____ Records supplied

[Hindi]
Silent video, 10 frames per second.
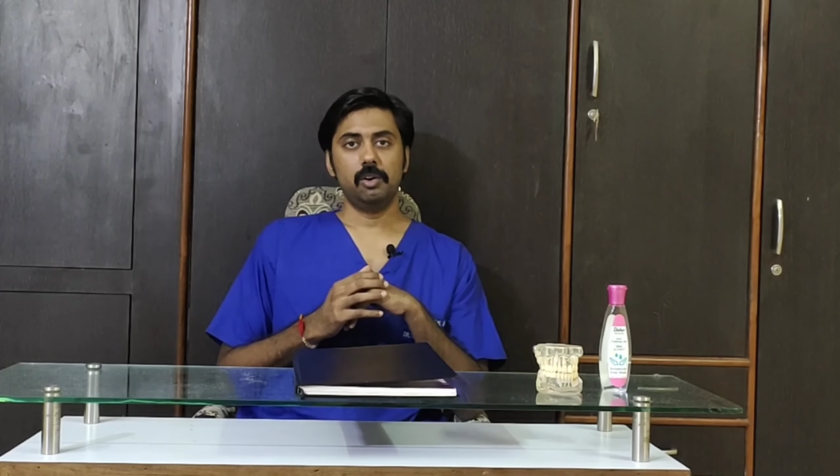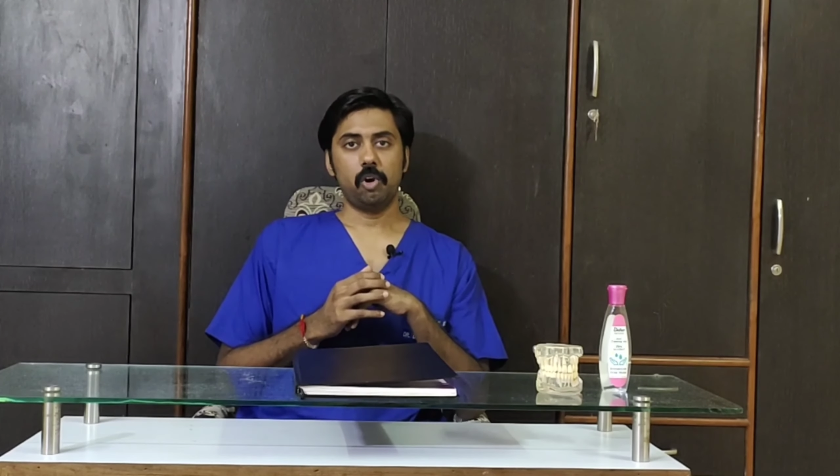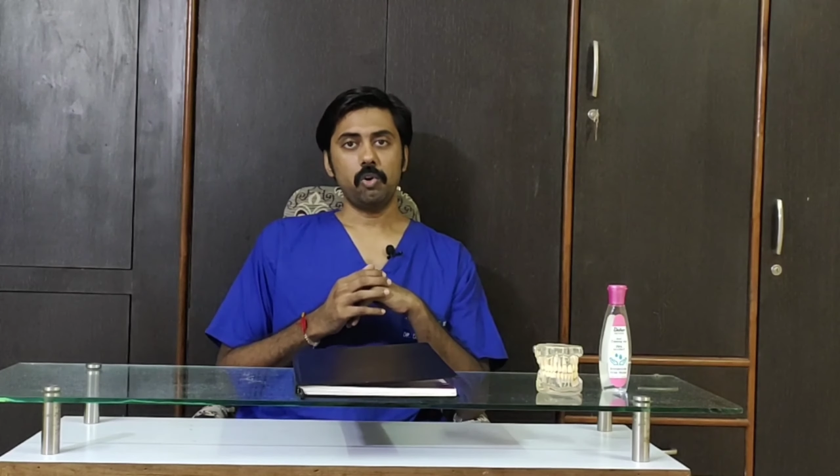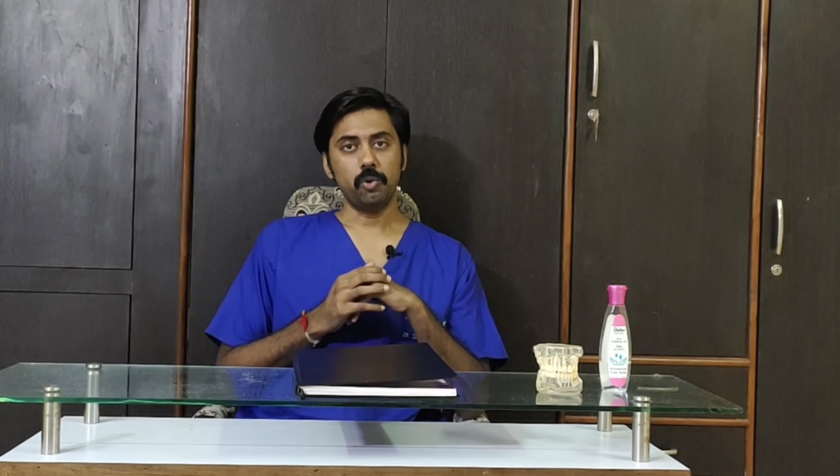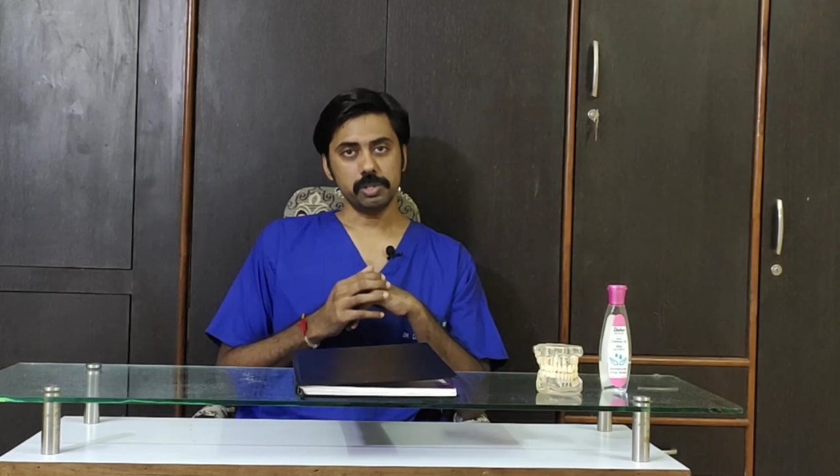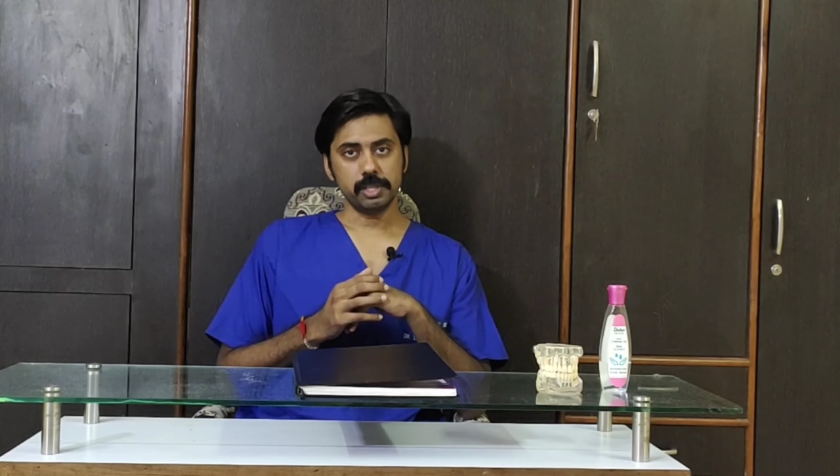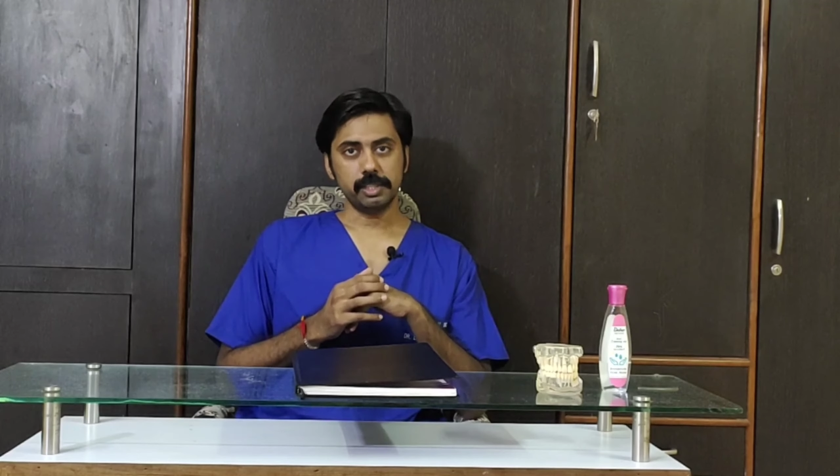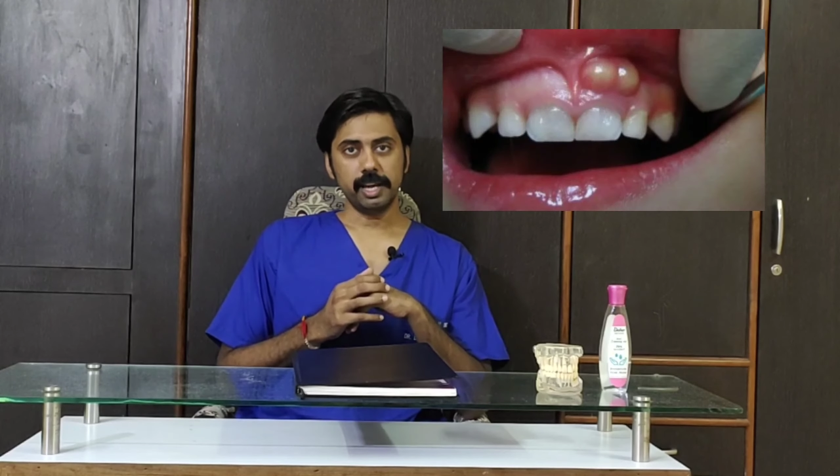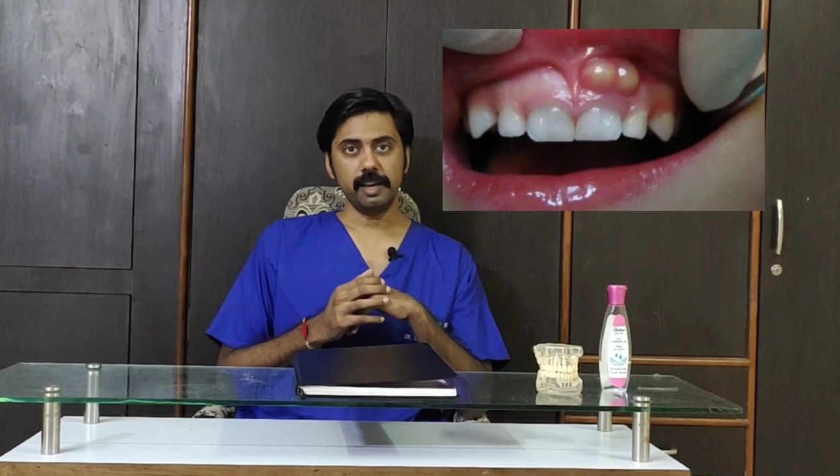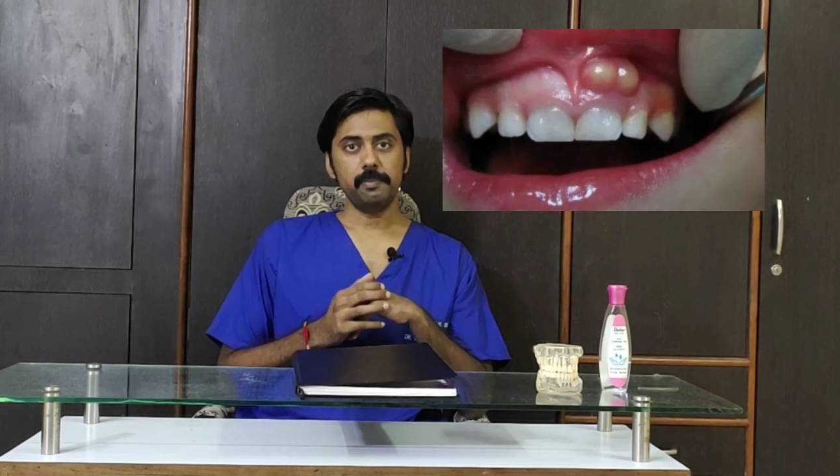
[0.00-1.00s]
और हो
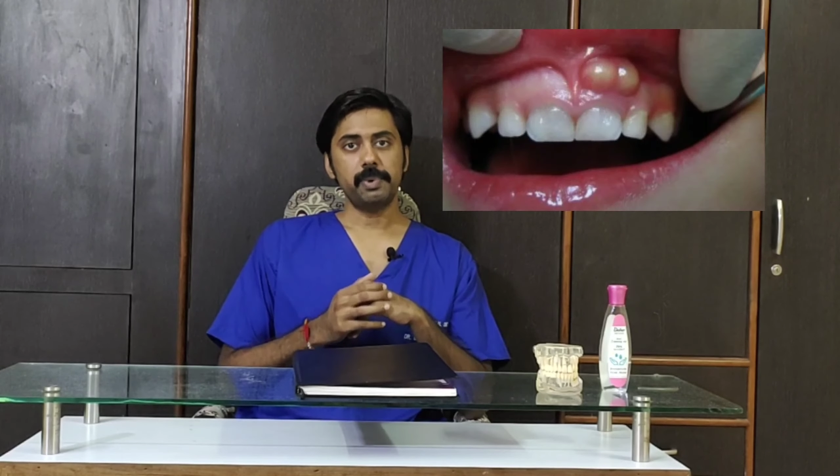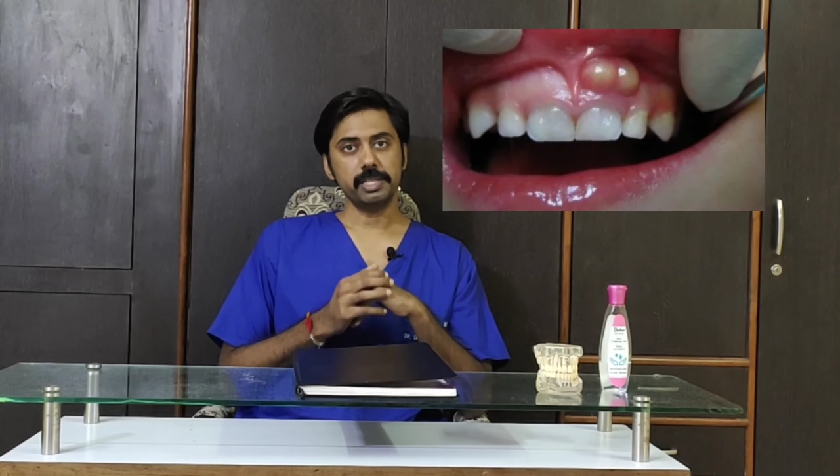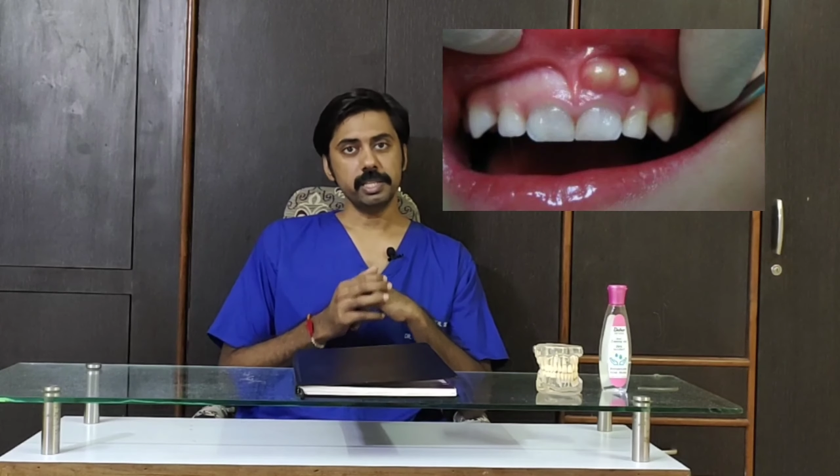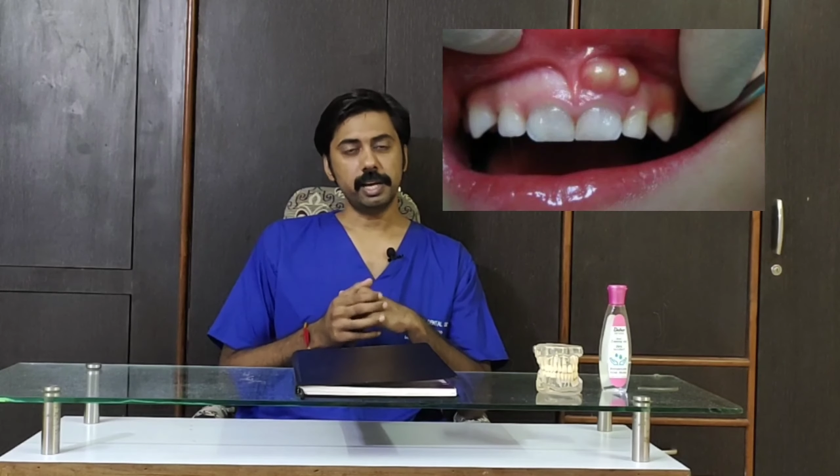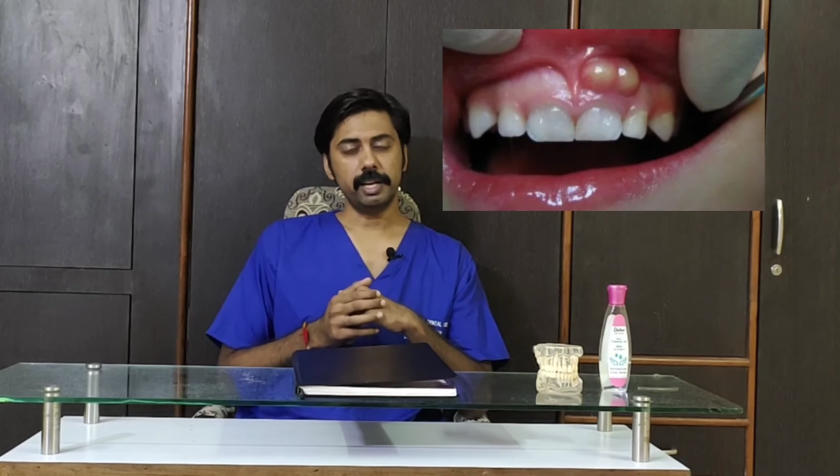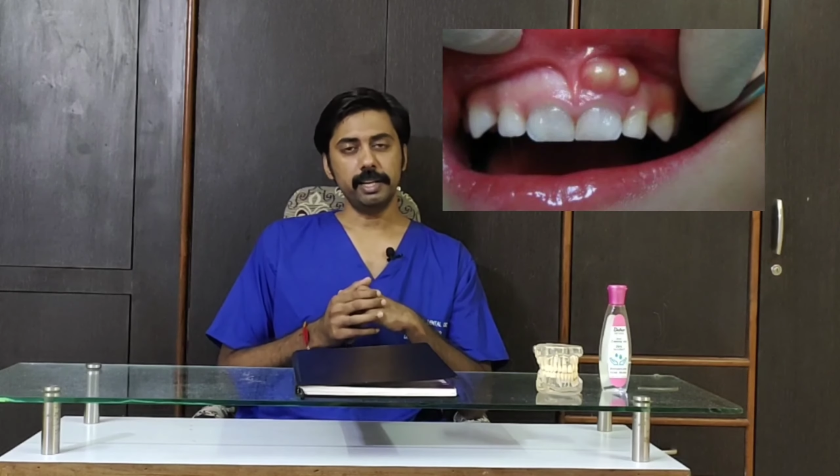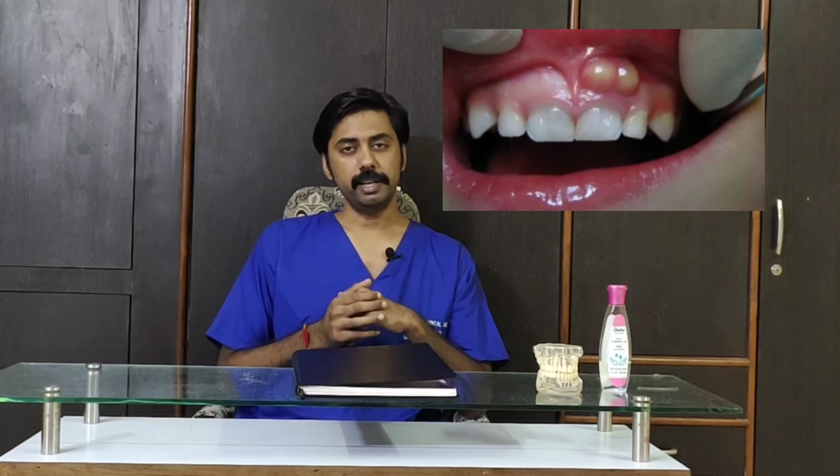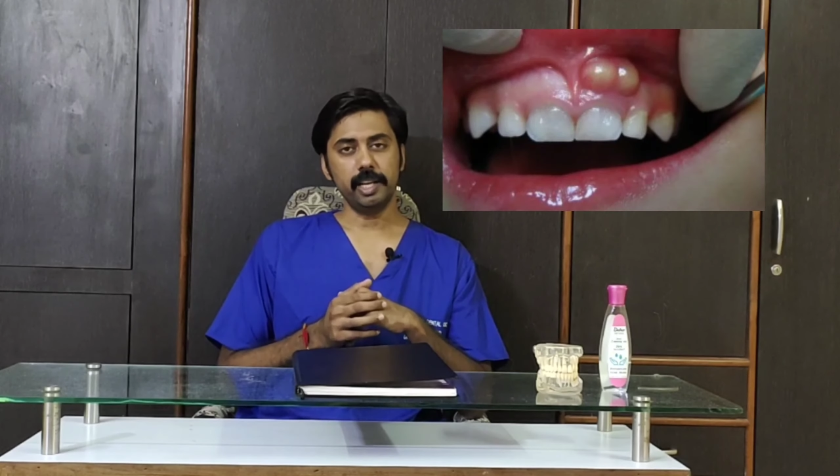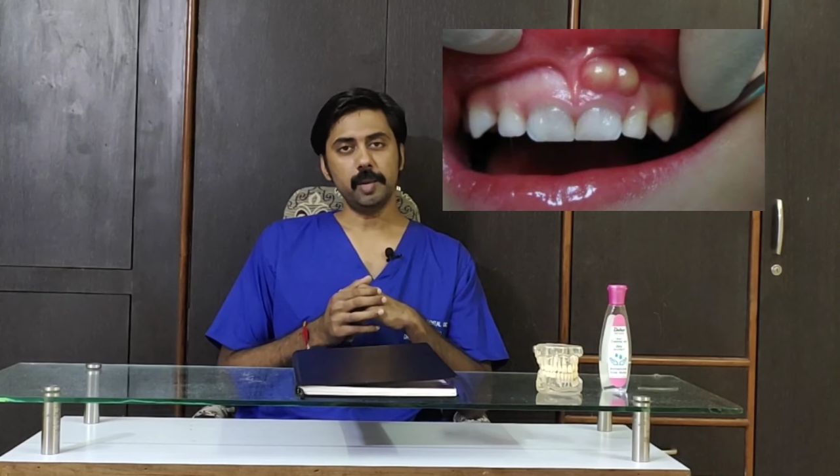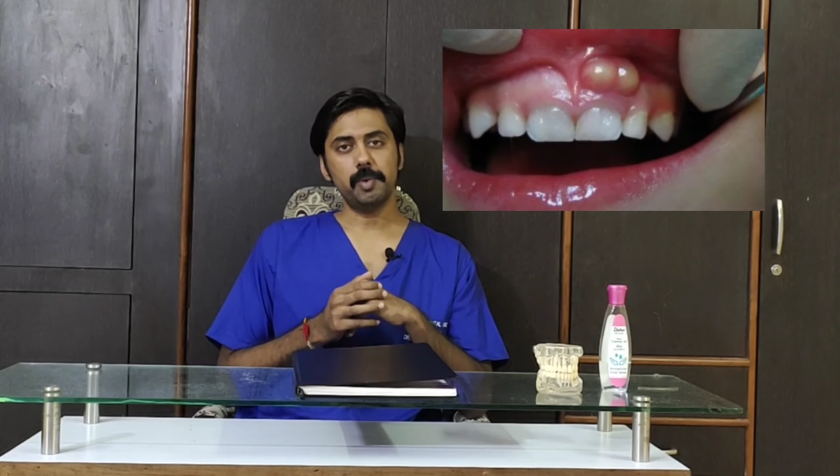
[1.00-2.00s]
सकता है पस निकालने
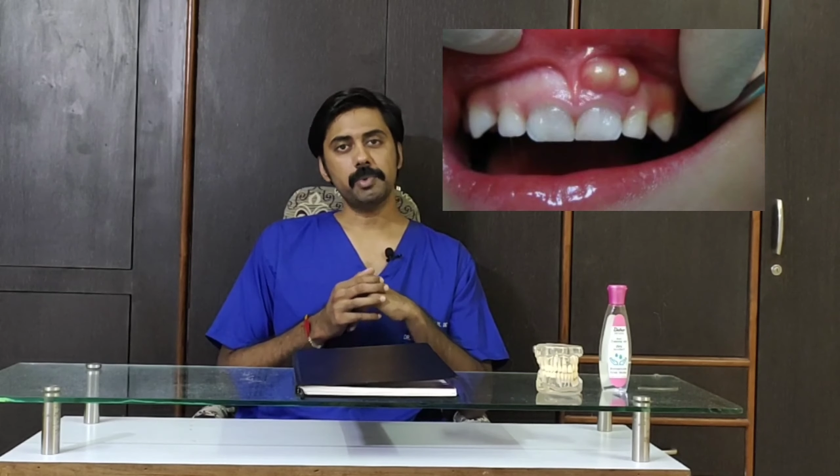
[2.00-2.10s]
के लिए हमें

________

Leaving the pictures aside, transcribe the entire listing exactly.

[Hindi]
Silent video, 10 frames per second.
[0.00-1.00s]
और हो
[1.00-2.00s]
सकता है पस निकालने
[2.00-2.10s]
के लिए हमें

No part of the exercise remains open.